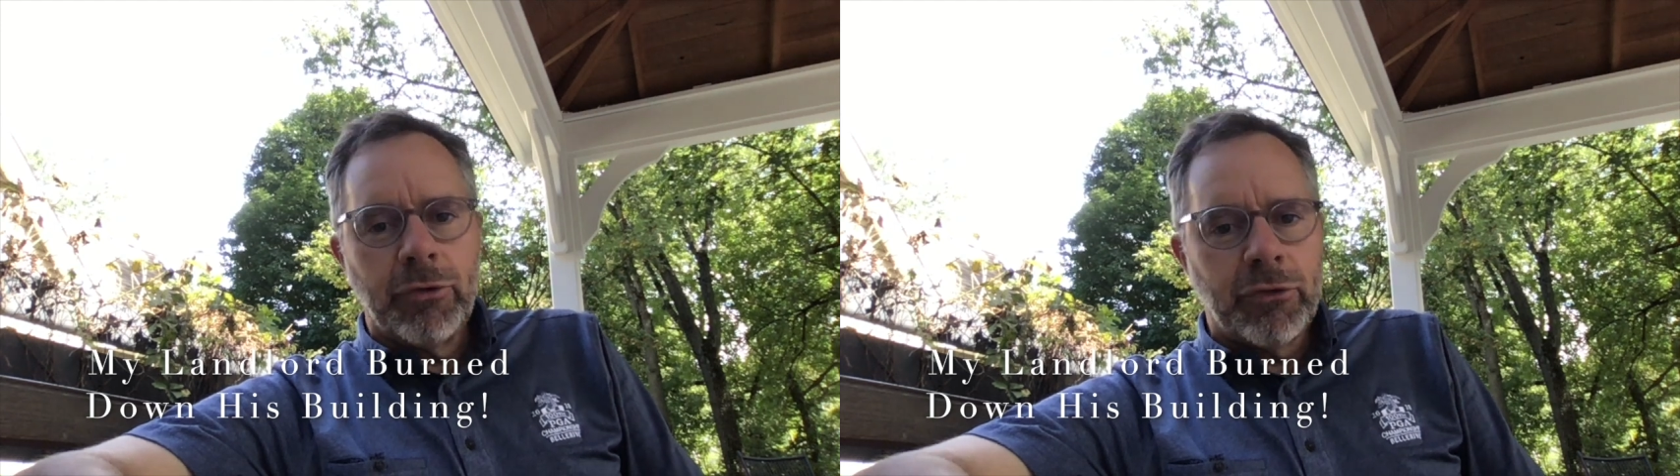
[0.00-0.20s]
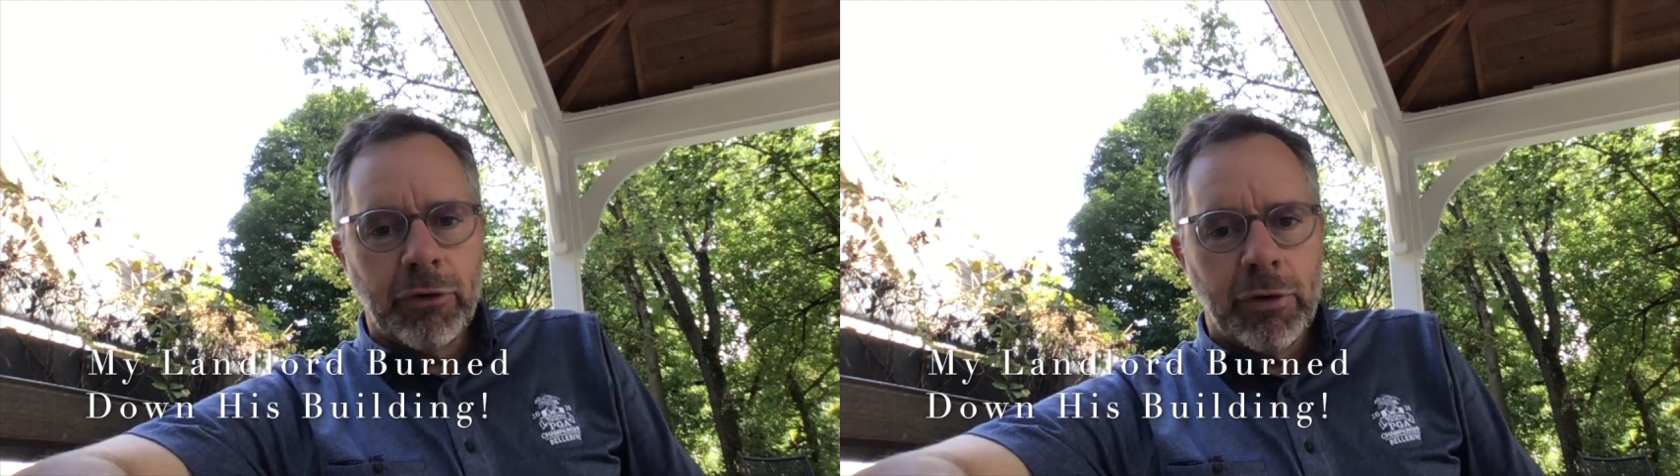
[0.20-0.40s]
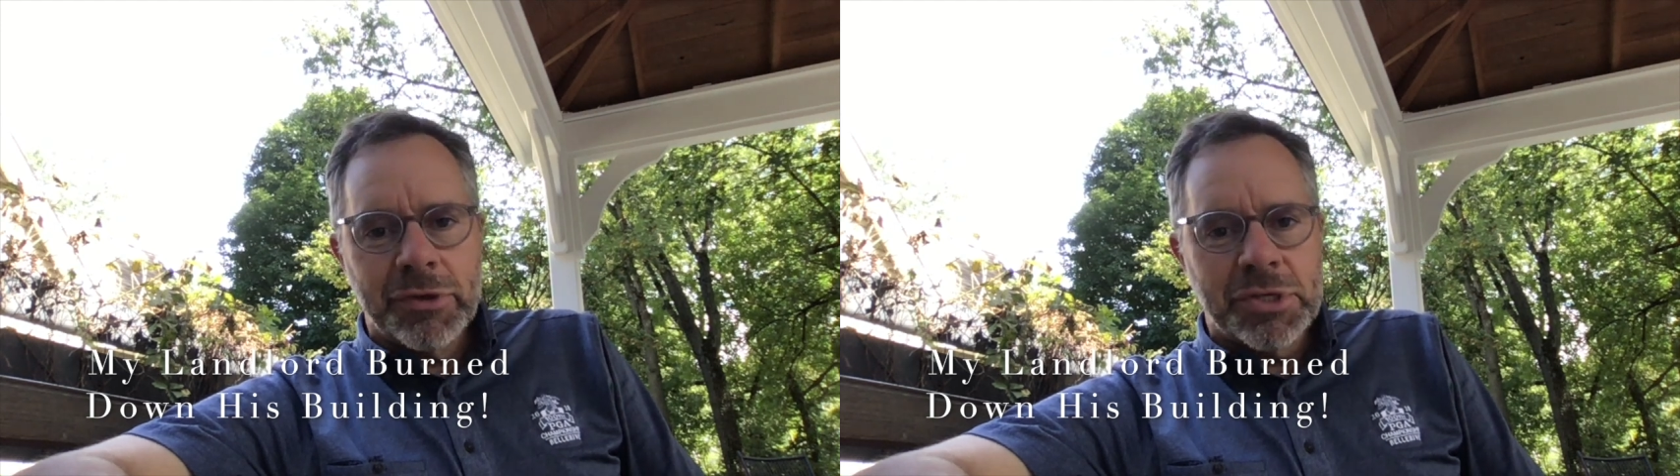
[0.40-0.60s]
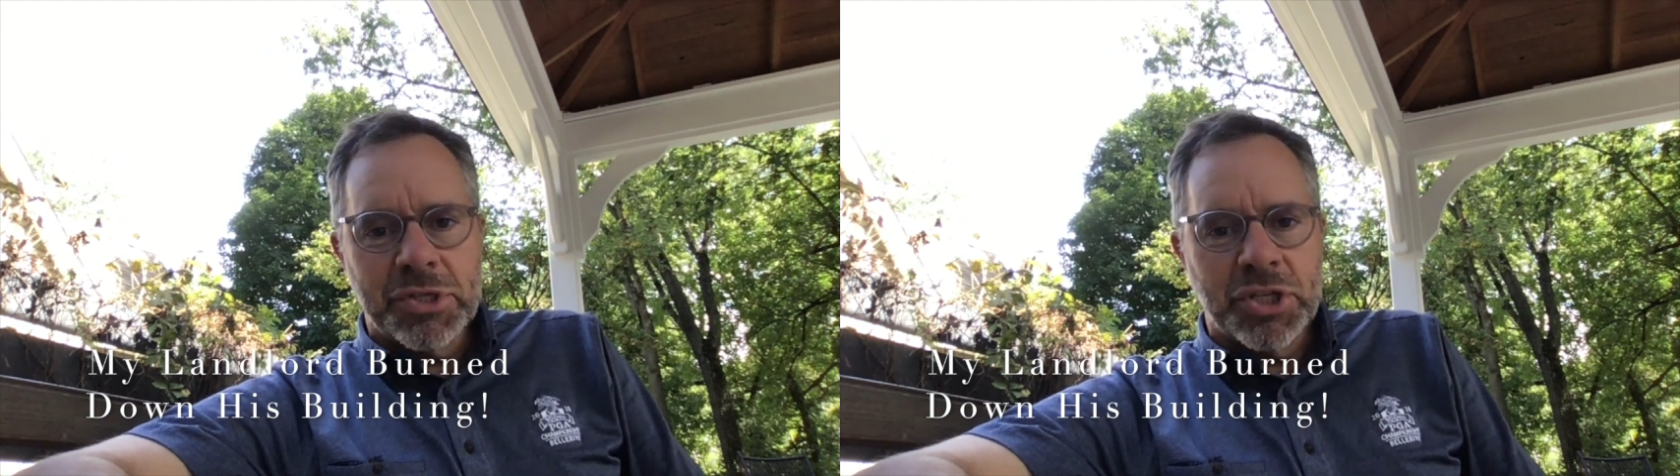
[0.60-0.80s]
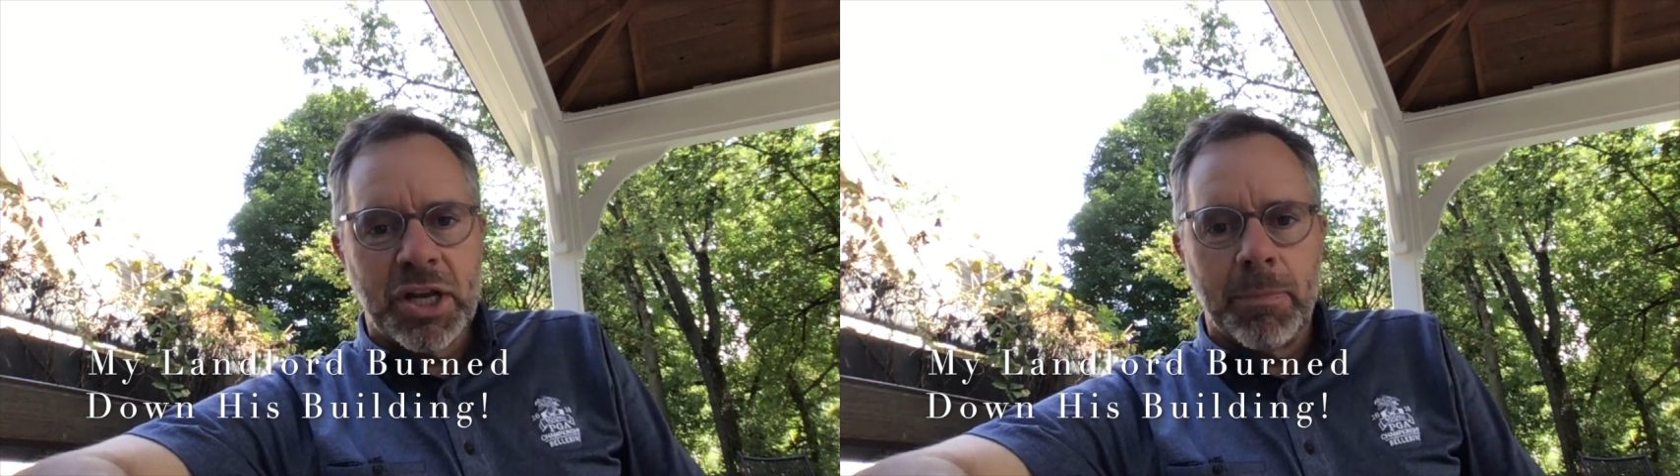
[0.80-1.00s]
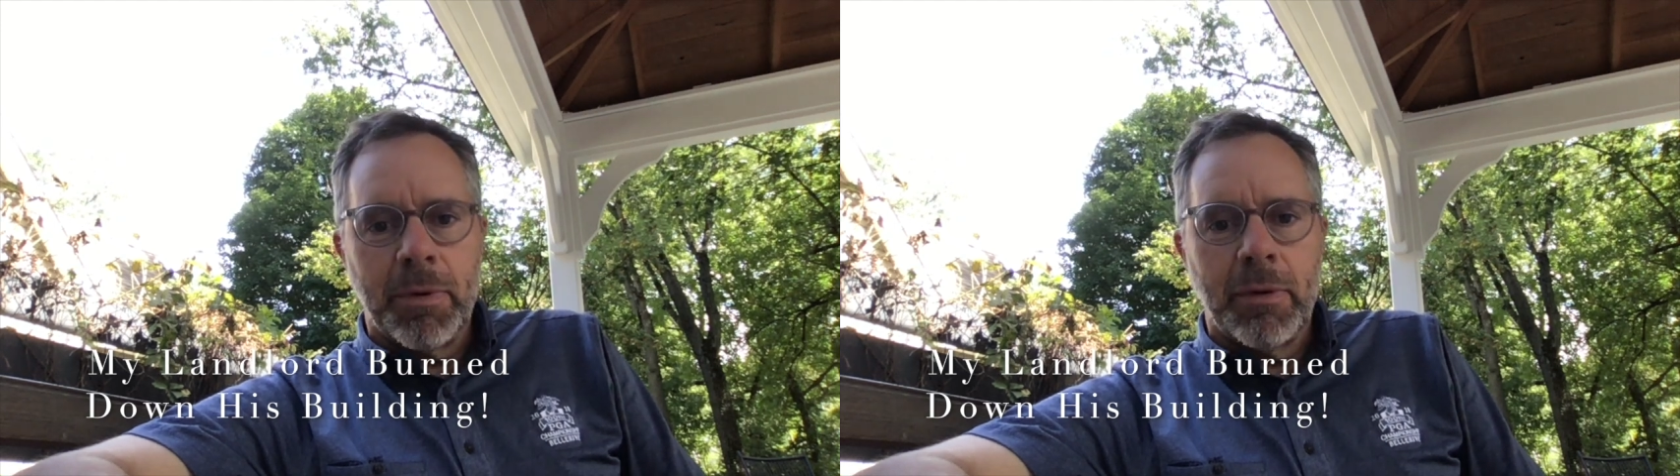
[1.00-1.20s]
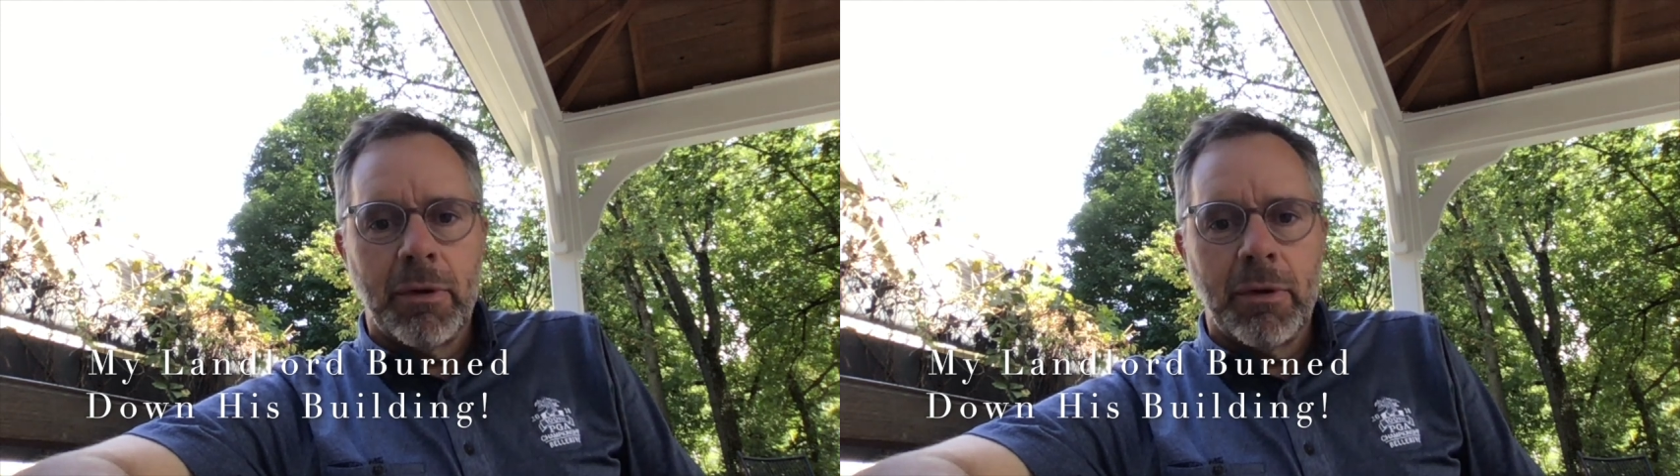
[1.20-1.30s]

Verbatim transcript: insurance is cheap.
■ ■ ■
### YOUR TASK:
Your output should be exactly the lines of the records above from the one with "[0.40-0.60s]" through the last, both ends included, with pictures excluded.

### RESULT OF THIS EXERCISE:
[0.40-0.60s]
[0.60-0.80s]
[0.80-1.00s]
[1.00-1.20s]
[1.20-1.30s]

Verbatim transcript: insurance is cheap.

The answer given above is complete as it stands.